Less hassle, more comfort, not that much more expensive when you consider the add-ons of the budget airlines.


----------



## JaneyO (Sep 24, 2012)

mrypg9 said:


> Fly BA or Iberia.
> Less hassle, more comfort, not that much more expensive when you consider the add-ons of the budget airlines.


Don't get me started on BA! I've just had to book flights from Barcelona to Heathrow. They made me pay in Euros didn't have a choice of paying in sterling, even though I have a sterling card. I couldn't get the option of using a debit card as mine wasn't listed so I was charged 17 euros to use a credit card and I'll get exchange charges on top of that, I think that is just extortion as the fares were much more expensive as well (but the other airline didn't work out timewise). The website was a nightmare to use, and I've used plenty in my time, but the drop down menu did give me the option of entering Lord, Sir, Right Honorable, Baroness etc, not just the usual Mr/Mrs! I think the website is designed for people who have staff to do the grunt work! I shall be availing myself extensively of the 'free' onboard drinks after all that.


----------



## jojo (Sep 20, 2007)

Occasionally BA do have discounted flights, otherwise they tend to be several £100 more than the "cheapies". I have to say that the last time I went to Spain I used BA and it was awful. It was an old plane, the seats were uncomfortable, the plane hadnt been cleaned, the staff were unfriendly and unhelpful and the landing wasnt good!!!!

These were just my observations. I'm not someone to complain, so I didnt. I didnt ask for anything or trouble anyone, but I saw how the staff were to others and because my daughter is an air hostess, I kinda watched them and they werent pleasant about the passengers "behind closed doors!!" 

Jo xxx


----------



## MaidenScotland (Jun 6, 2009)

JaneyO said:


> Don't get me started on BA! I've just had to book flights from Barcelona to Heathrow.
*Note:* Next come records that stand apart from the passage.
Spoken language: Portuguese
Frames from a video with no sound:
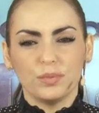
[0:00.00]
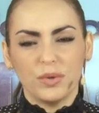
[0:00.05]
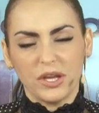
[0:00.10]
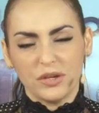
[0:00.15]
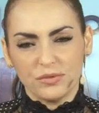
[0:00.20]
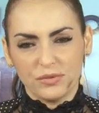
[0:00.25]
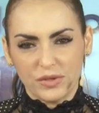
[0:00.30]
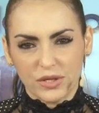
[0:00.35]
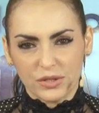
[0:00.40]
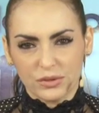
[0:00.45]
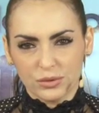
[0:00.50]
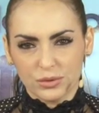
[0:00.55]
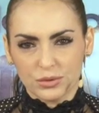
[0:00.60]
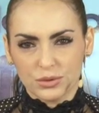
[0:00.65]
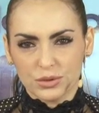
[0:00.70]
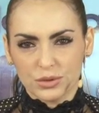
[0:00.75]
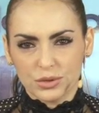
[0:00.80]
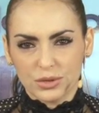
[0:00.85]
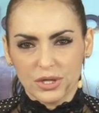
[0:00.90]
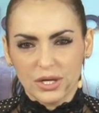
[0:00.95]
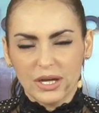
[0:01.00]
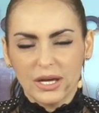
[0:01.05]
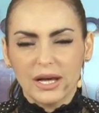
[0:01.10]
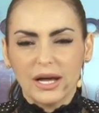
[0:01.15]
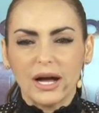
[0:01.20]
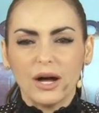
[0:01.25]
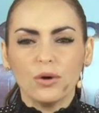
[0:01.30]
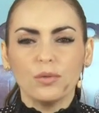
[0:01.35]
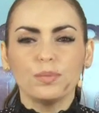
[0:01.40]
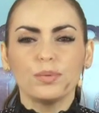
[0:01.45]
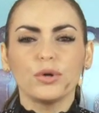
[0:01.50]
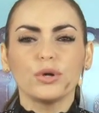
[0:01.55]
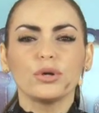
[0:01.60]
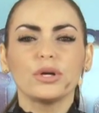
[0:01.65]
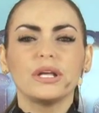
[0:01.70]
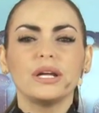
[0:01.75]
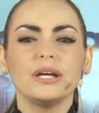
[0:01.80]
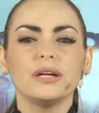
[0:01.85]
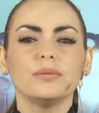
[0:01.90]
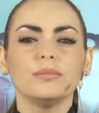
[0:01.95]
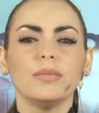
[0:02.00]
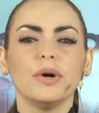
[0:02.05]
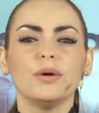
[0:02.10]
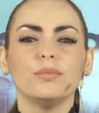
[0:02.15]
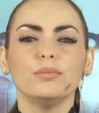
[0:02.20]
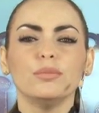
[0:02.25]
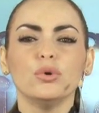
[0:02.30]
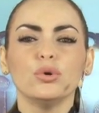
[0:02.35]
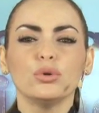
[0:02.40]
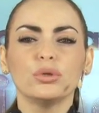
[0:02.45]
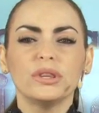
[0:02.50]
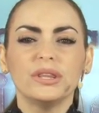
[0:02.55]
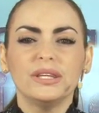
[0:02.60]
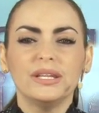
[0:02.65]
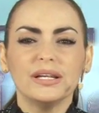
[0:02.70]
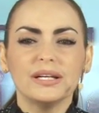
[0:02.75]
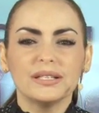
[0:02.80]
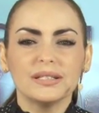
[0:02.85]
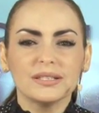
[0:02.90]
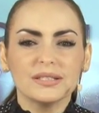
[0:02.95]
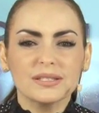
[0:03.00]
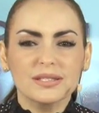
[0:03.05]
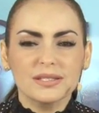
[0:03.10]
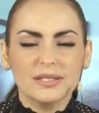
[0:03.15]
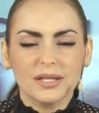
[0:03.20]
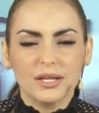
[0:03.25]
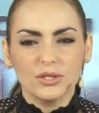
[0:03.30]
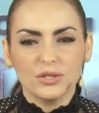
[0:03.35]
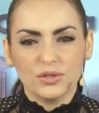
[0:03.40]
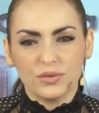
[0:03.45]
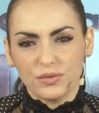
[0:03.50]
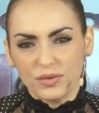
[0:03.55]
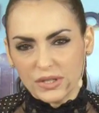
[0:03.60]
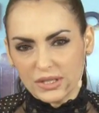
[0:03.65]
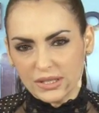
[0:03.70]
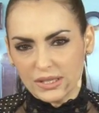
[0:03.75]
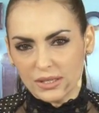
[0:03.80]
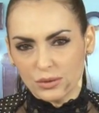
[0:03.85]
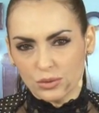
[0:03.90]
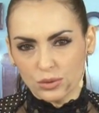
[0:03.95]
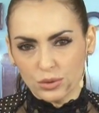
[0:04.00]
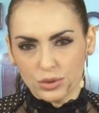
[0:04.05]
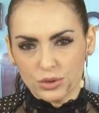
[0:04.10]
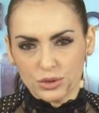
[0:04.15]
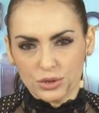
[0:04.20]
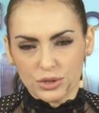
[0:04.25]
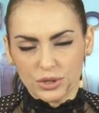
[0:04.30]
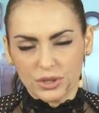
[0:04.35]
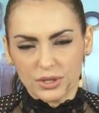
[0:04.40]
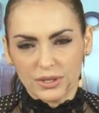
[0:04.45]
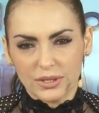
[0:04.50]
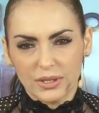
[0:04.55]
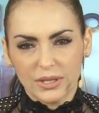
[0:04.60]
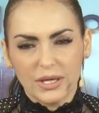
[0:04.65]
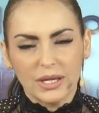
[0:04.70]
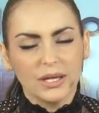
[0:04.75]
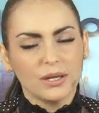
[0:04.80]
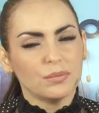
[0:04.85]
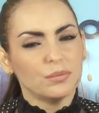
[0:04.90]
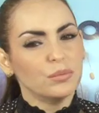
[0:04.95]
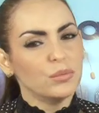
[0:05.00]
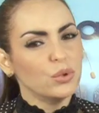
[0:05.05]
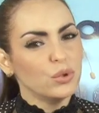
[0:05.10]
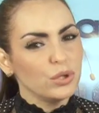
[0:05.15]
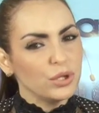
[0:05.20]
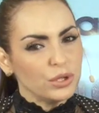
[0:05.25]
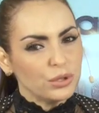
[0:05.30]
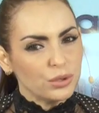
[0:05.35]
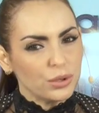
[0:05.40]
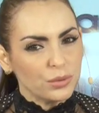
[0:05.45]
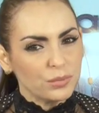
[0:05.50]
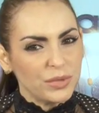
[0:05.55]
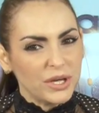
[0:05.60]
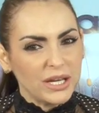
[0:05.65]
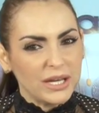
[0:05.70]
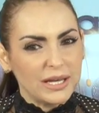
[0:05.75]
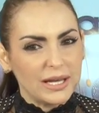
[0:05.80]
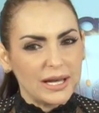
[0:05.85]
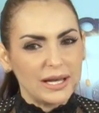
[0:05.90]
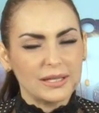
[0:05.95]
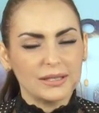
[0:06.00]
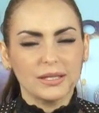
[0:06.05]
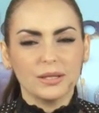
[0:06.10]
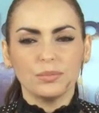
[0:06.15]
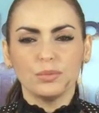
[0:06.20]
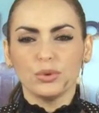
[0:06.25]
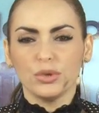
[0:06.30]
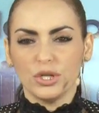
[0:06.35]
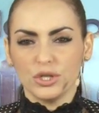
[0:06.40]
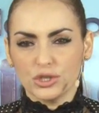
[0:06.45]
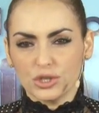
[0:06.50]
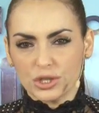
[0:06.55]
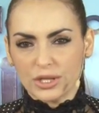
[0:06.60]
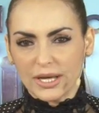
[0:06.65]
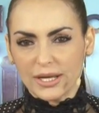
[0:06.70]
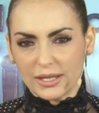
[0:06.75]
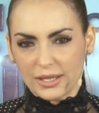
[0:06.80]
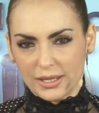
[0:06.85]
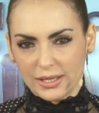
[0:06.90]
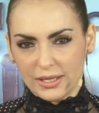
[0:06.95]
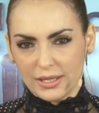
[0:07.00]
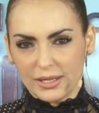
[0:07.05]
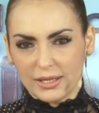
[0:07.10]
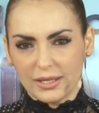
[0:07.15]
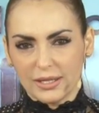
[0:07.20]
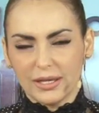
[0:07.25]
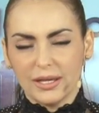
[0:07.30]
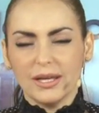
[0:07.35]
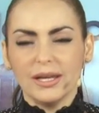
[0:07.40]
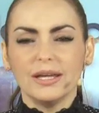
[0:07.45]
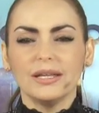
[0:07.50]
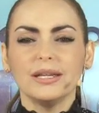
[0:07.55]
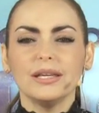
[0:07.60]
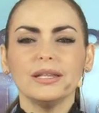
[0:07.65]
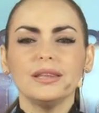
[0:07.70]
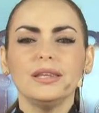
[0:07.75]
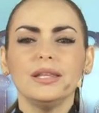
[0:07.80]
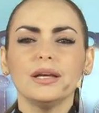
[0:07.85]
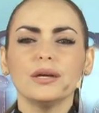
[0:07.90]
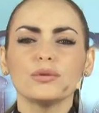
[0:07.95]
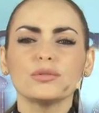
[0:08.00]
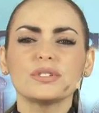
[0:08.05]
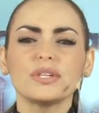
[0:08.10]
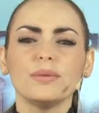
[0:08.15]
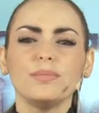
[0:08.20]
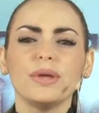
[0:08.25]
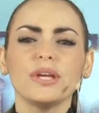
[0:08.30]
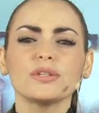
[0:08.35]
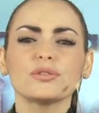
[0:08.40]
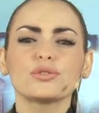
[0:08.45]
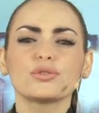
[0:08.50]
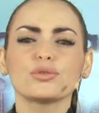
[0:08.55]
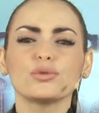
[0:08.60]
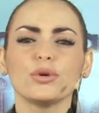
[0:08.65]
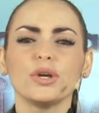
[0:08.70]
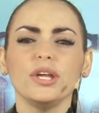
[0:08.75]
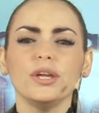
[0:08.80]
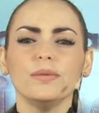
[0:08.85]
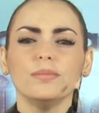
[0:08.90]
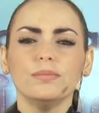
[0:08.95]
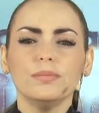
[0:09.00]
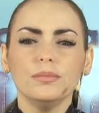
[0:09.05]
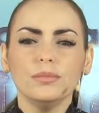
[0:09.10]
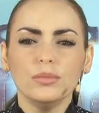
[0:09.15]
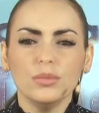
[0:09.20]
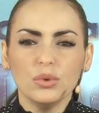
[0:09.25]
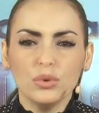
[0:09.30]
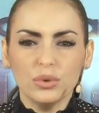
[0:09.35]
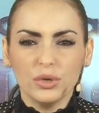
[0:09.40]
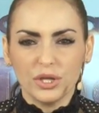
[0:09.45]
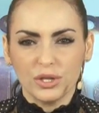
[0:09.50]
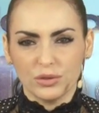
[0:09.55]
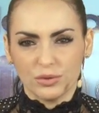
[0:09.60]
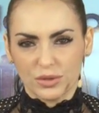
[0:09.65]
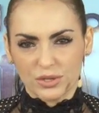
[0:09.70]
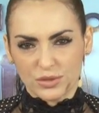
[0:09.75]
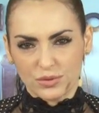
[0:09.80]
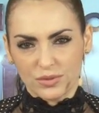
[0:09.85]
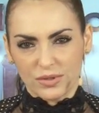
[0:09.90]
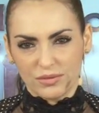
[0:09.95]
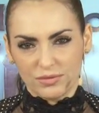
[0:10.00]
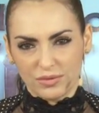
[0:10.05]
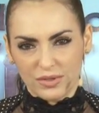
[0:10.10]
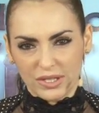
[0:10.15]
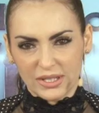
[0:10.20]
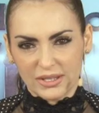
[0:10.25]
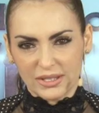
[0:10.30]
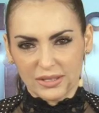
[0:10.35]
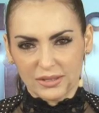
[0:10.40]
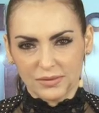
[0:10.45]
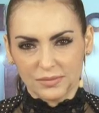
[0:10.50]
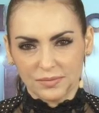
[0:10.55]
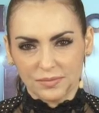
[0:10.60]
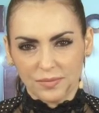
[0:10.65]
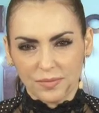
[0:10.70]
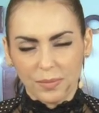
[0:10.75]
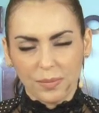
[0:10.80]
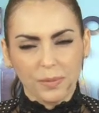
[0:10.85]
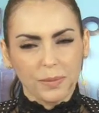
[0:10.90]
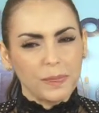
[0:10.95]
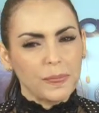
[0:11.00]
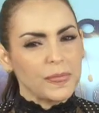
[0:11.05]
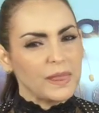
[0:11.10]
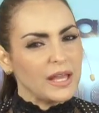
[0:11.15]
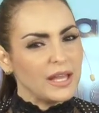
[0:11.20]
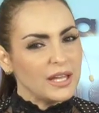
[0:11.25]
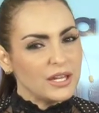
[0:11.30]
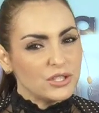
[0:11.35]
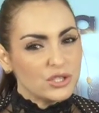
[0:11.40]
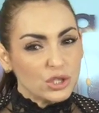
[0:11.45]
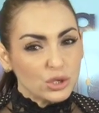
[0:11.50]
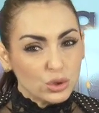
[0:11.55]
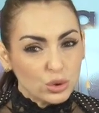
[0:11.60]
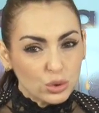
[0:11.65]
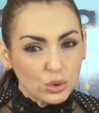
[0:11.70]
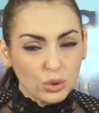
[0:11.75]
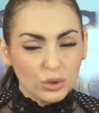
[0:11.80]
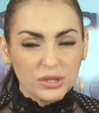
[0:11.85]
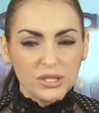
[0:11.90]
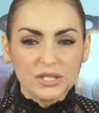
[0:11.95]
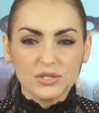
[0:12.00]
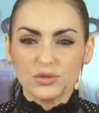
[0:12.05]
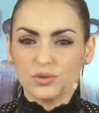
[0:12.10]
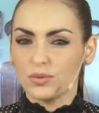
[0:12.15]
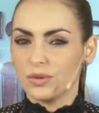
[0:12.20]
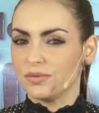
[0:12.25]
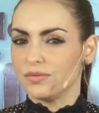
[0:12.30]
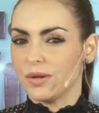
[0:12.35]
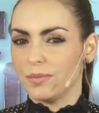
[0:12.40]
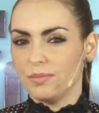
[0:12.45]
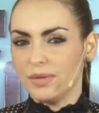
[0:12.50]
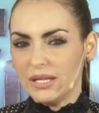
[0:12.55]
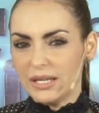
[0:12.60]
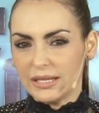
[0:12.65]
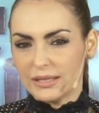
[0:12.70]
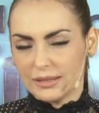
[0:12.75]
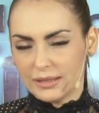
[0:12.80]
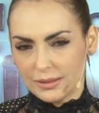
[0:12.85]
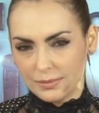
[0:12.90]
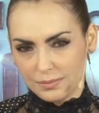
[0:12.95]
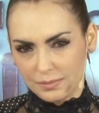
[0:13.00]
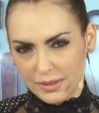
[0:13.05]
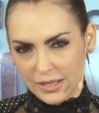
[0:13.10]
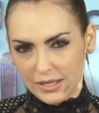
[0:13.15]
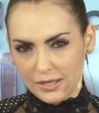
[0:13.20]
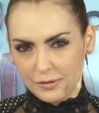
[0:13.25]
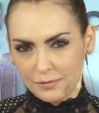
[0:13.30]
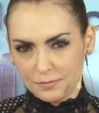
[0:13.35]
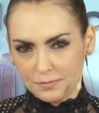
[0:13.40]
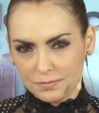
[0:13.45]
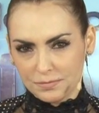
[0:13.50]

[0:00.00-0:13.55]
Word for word: bem-vindos ao programa Mudança de Vida hoje. Muito obrigada por estar aí. Que Deus abençoe muito a sua vida e de toda a sua família também.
They made me pay in Euros didn't have a choice of paying in sterling, even though I have a sterling card. I couldn't get the option of using a debit card as mine wasn't listed so I was charged 17 euros to use a credit card and I'll get exchange charges on top of that, I think that is just extortion as the fares were much more expensive as well (but the other airline didn't work out timewise). The website was a nightmare to use, and I've used plenty in my time, but the drop down menu did give me the option of entering Lord, Sir, Right Honorable, Baroness etc, not just the usual Mr/Mrs! I think the website is designed for people who have staff to do the grunt work! I shall be availing myself extensively of the 'free' onboard drinks after all that.
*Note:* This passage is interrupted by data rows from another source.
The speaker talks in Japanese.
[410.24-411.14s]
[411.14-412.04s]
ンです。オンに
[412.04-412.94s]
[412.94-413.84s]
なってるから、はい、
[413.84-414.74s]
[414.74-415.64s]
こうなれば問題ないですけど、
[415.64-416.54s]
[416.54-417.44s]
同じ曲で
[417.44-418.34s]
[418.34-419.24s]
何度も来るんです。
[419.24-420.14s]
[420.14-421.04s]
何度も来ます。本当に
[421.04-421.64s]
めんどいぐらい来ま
I was supposed to fly BA last Saturday only to be told I was on standby .. but hey they took my case just in case no one turned up and I could get on the plane.. my case went and I stayed, the case was returned on Sunday and I flew on BA on Monday and they left my case behind . I finally was reunited with it on Thursday.


----------



## JaneyO (Sep 24, 2012)

MaidenScotland said:


> I was supposed to fly BA last Saturday only to be told I was on standby .. but hey they took my case just in case no one turned up and I could get on the plane.. my case went and I stayed, the case was returned on Sunday and I flew on BA on Monday and they left my case behind . I finally was reunited with it on Thursday.


OMG! Chose BA partly because we thought it was a safe option to get us and our luggage to Heathrow to connect with a flight to Australia the following day! Having kittens now! Come to think about it BA are the only airline that ever managed to lose our luggage and that was only between Gatwick and Newquay!


----------



## bob_bob (Jan 5, 2011)

I pay as little as I can for a short haul (four hours or less), I don't give a hoot if they serve food or drink or the cabin staff are miserable etc. Long haul (NZ next year for a wedding for instance) then I'll pay extra.

Shop around and be as flexible as you can and you'll get the deal for you. The poor soandsos who still have to work for a living are the ones who get stuffed price wise


----------



## mrypg9 (Apr 26, 2008)

JaneyO said:


> OMG! Chose BA partly because we thought it was a safe option to get us and our luggage to Heathrow to connect with a flight to Australia the following day! Having kittens now! Come to think about it BA are the only airline that ever managed to lose our luggage and that was only between Gatwick and Newquay!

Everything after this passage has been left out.